At the end of the movie, African American interviewees comment on the freedoms and opportunities they do have in America, and their pride in being an American. Bryant admonishes Americans to run from socialism and progressivism and stay free.
Throughout RUNAEWAY SLAVE, there’s a heavy use of jump cuts, hand-held shooting, creative transitions, juxtapositions of shots that add interest only when not overused. Less is more, and the movie often used far more camera editing tricks than necessary. However, the overall composition of shots is clear.
The worldview of RUNAWAY SLAVE is Christian with a strong socialist and anti-socialist elements as Republican, Democratic, and Tea Party supporters converge to share their clashing social views as they address issues pertinent to all Americans today. Eventually, it’s the anti-socialist, patriotic elements that are reaffirmed at the end by a number of African Americans.

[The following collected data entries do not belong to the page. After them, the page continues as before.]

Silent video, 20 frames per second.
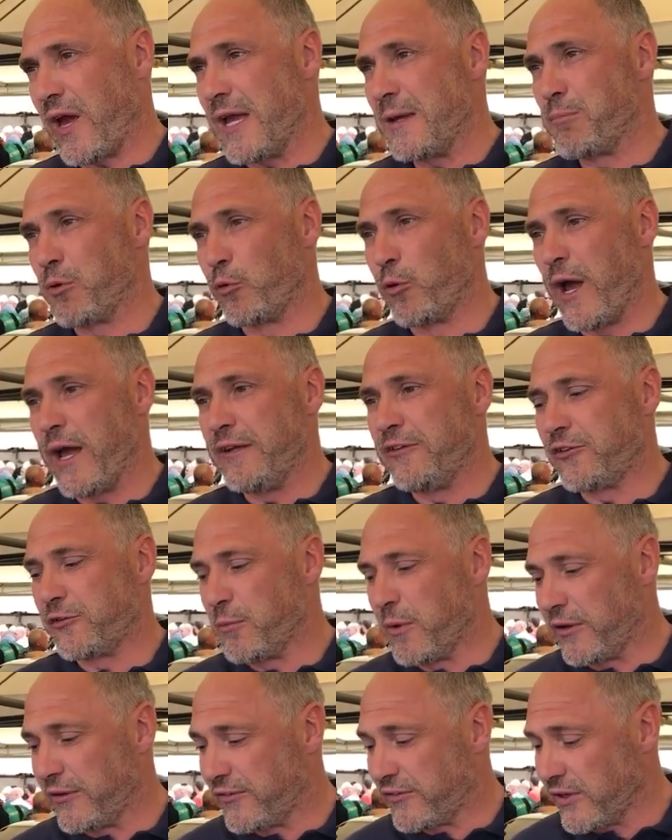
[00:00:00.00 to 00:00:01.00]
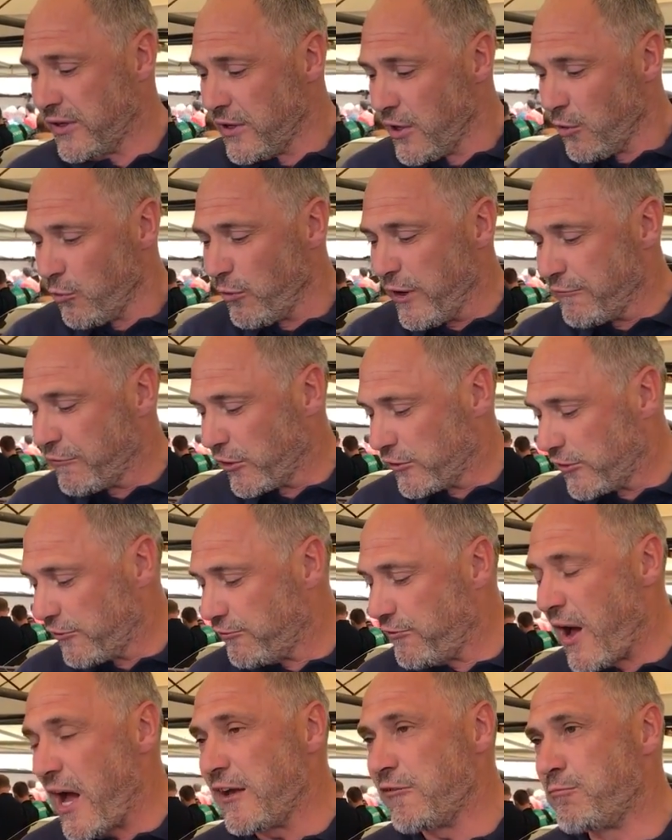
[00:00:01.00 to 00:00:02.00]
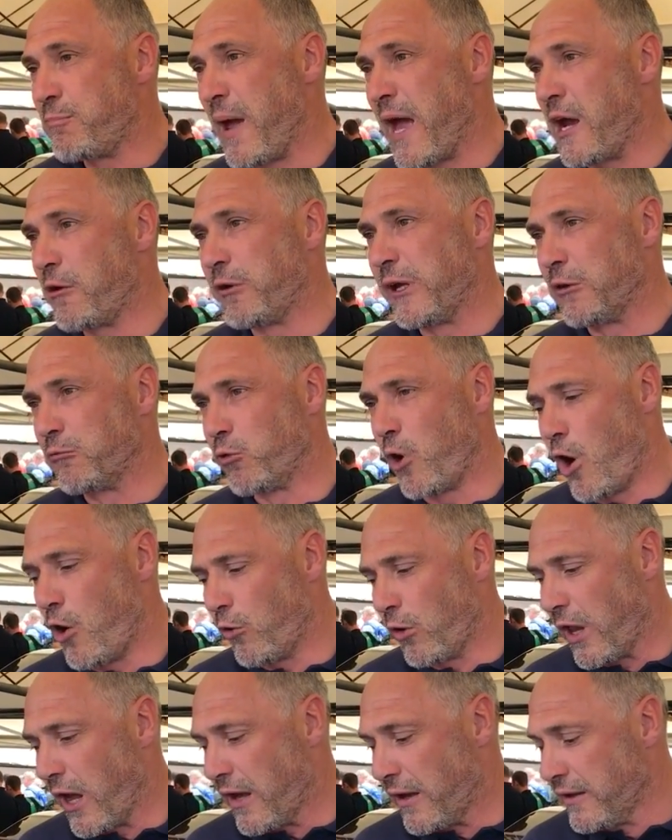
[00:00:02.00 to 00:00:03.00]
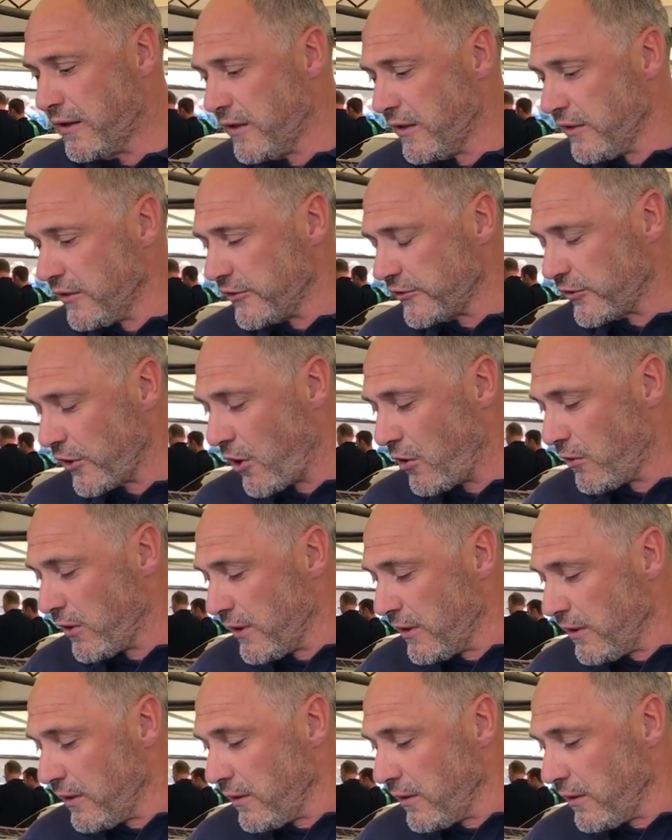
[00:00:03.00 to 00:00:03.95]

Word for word: type arrangement we've got a five bearing roller. So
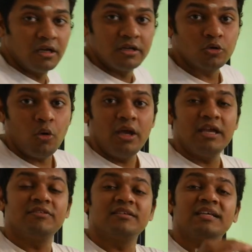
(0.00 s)
So
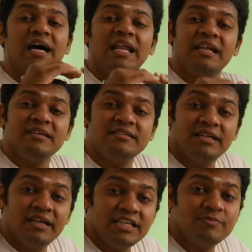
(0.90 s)
if the salary is
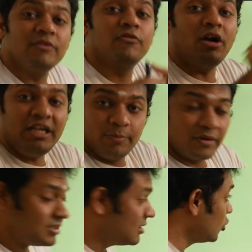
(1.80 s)
increased by 40%,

RUNAWAY SLAVE is a very worthwhile experience. It may require some discernment for young children because of some arguing and a woman interviewed on the street, who may be a prostitute.


In Brief:

RUNAWAY SLAVE is a compelling, intriguing documentary. It explores race and politics in America and to what extent African Americans believe they are free. The movie follows The Rev. C.L Bryant, an African American and former pastor and activist. He asks the question, “Are we free at last?” The filmmakers show the reverend follow various threads to find the answer to that query. A myriad of community members, preachers, political leaders, and other personalities give their insights on the state of the black community, socioeconomic issues, and the government.
RUNAWAY SLAVE uses more camera and editing tricks than necessary. However, the overall composition of shots is clear. The worldview of RUNAWAY SLAVE is Christian with a strong anti-socialist viewpoint that is sometimes seen in a negative light as Republican, Democratic, and Tea Party supporters converge to share their clashing social views. RUNAWAY SLAVE is a very worthwhile experience. It may require some discernment for young children because of some arguing and a woman interviewed who may be a prostitute.